O projeto foi aprovado em plenário depois que bancada governista votou em bloco contra as 14 emendas propostas pelos deputados da oposição. Os parlamentares também conseguiram aprovar a dispensa da redação final do projeto e a lei deve ser encaminhada ainda hoje para a sanção do governador Jaime Lerner (PFL). O Banco Central exige que essa lei conste do edital de venda do banco, que deverá ser publicado até o dia 30 de agosto.
Não temos outra saída a não ser cumprir o compromisso firmado com o BC e privatizar o Banestado, argumentou o líder do governo na Assembléia, Valdir Rossoni (PTB). Ele estima que o valor mínimo de venda possa valorizar em até 40%.
O governo está fazendo uma doação aos interessados em comprar o Banestado, criticou Caíto Quintana (PMDB).

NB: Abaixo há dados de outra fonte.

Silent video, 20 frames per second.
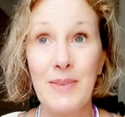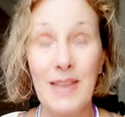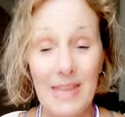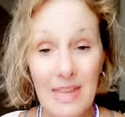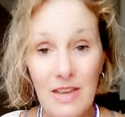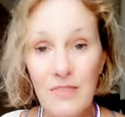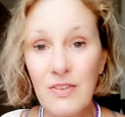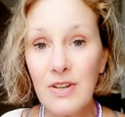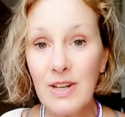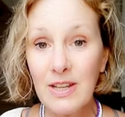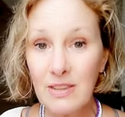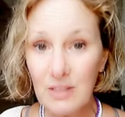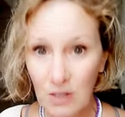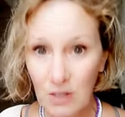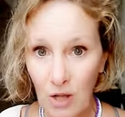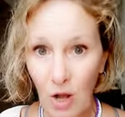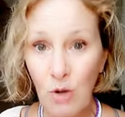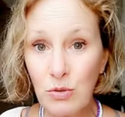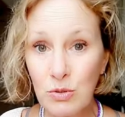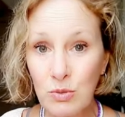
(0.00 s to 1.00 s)
even in the
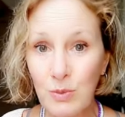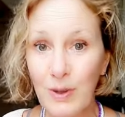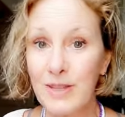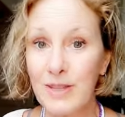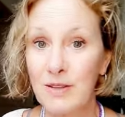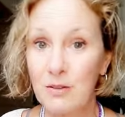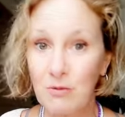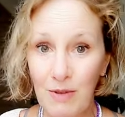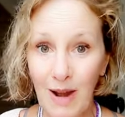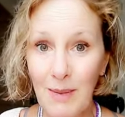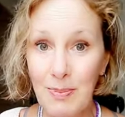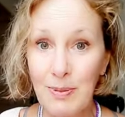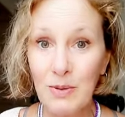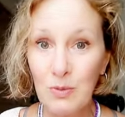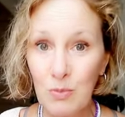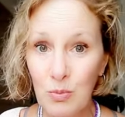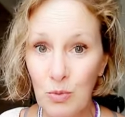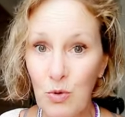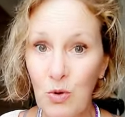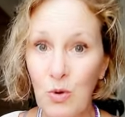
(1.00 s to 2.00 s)
cold weather, wrap
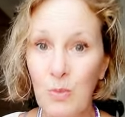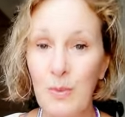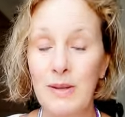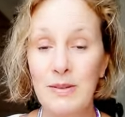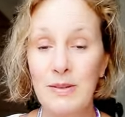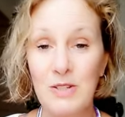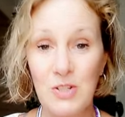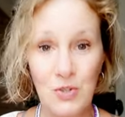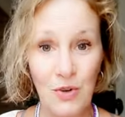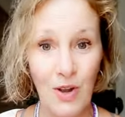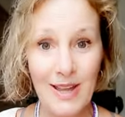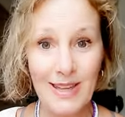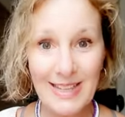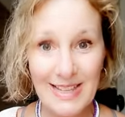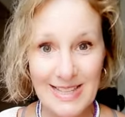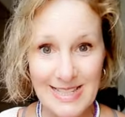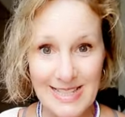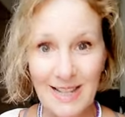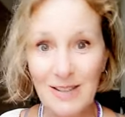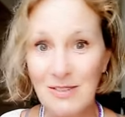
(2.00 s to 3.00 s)
up warm and try and
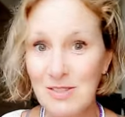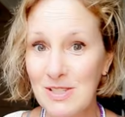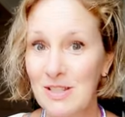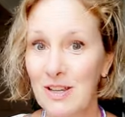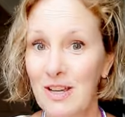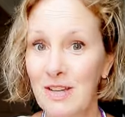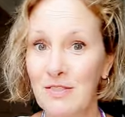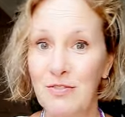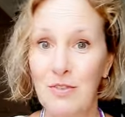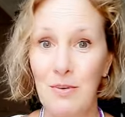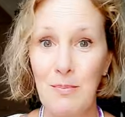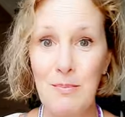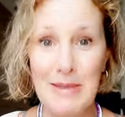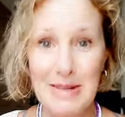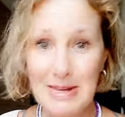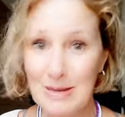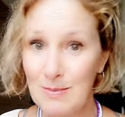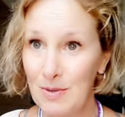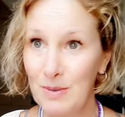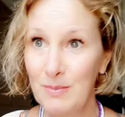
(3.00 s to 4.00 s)
get outside for a
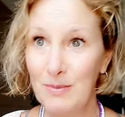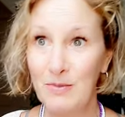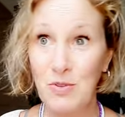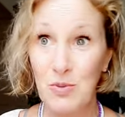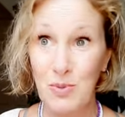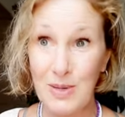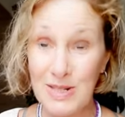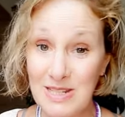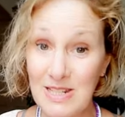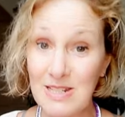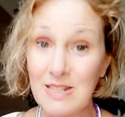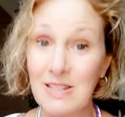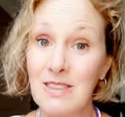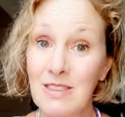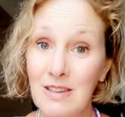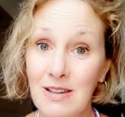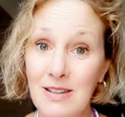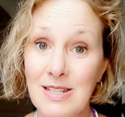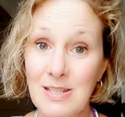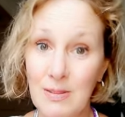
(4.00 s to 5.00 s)
minimum of 20 to
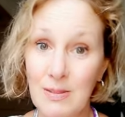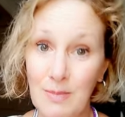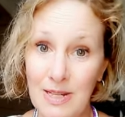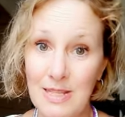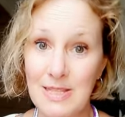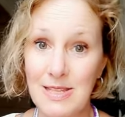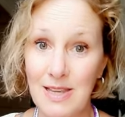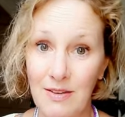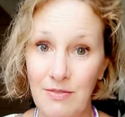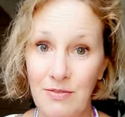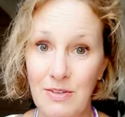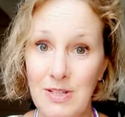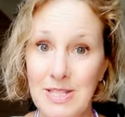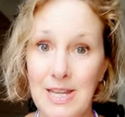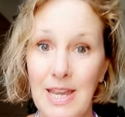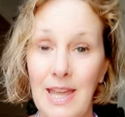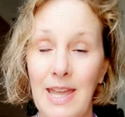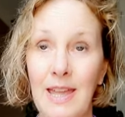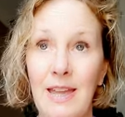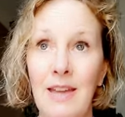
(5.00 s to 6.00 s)
30 minutes every
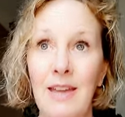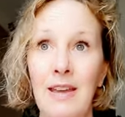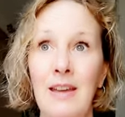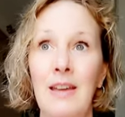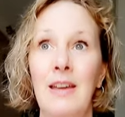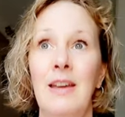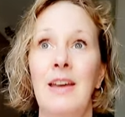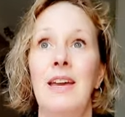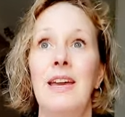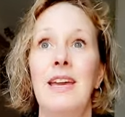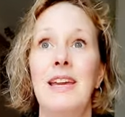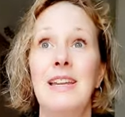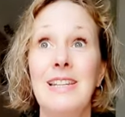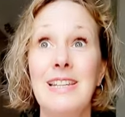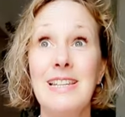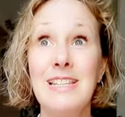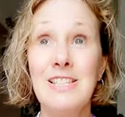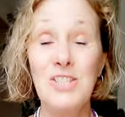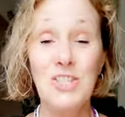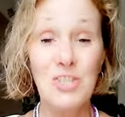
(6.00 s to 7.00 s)
day.
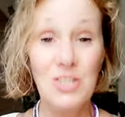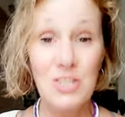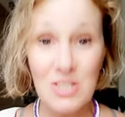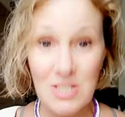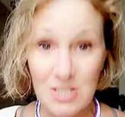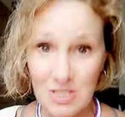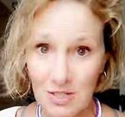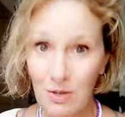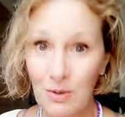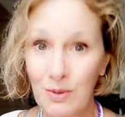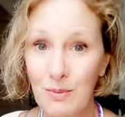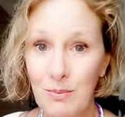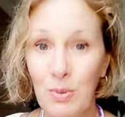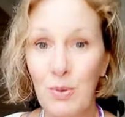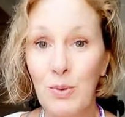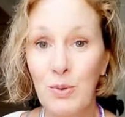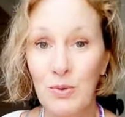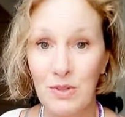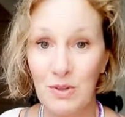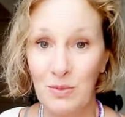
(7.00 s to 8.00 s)
It is just so
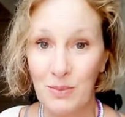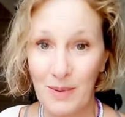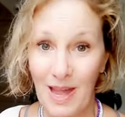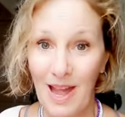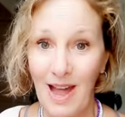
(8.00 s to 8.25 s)
important that we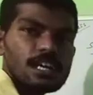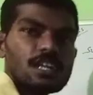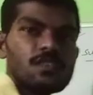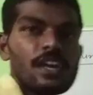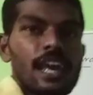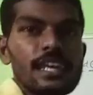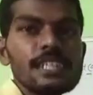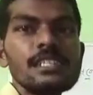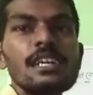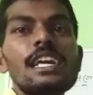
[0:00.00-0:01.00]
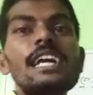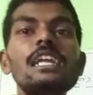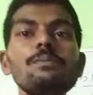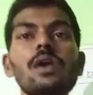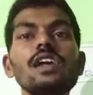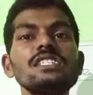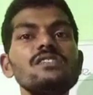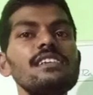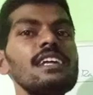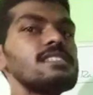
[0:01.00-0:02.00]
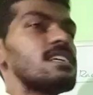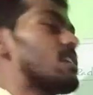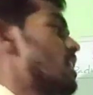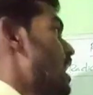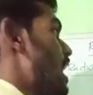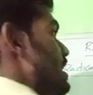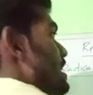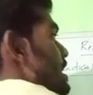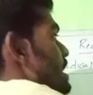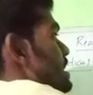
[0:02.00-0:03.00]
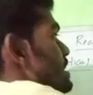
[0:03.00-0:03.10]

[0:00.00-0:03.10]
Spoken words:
If A is any positive integer and n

Nos próximos 60 meses o governo estadual deve depositar R$ 18 bilhões no Banestado. Aplicando-se as normas atuais do BC, só de rendimento cativo e sem risco algum, o grupo que comprar o banco pode ganhar no mesmo período R$ 1,5 bilhão, só com esta aplicação em títulos da dívida pública federal, disse o líder do PMDB, Nereu Moura.(R.B.N.)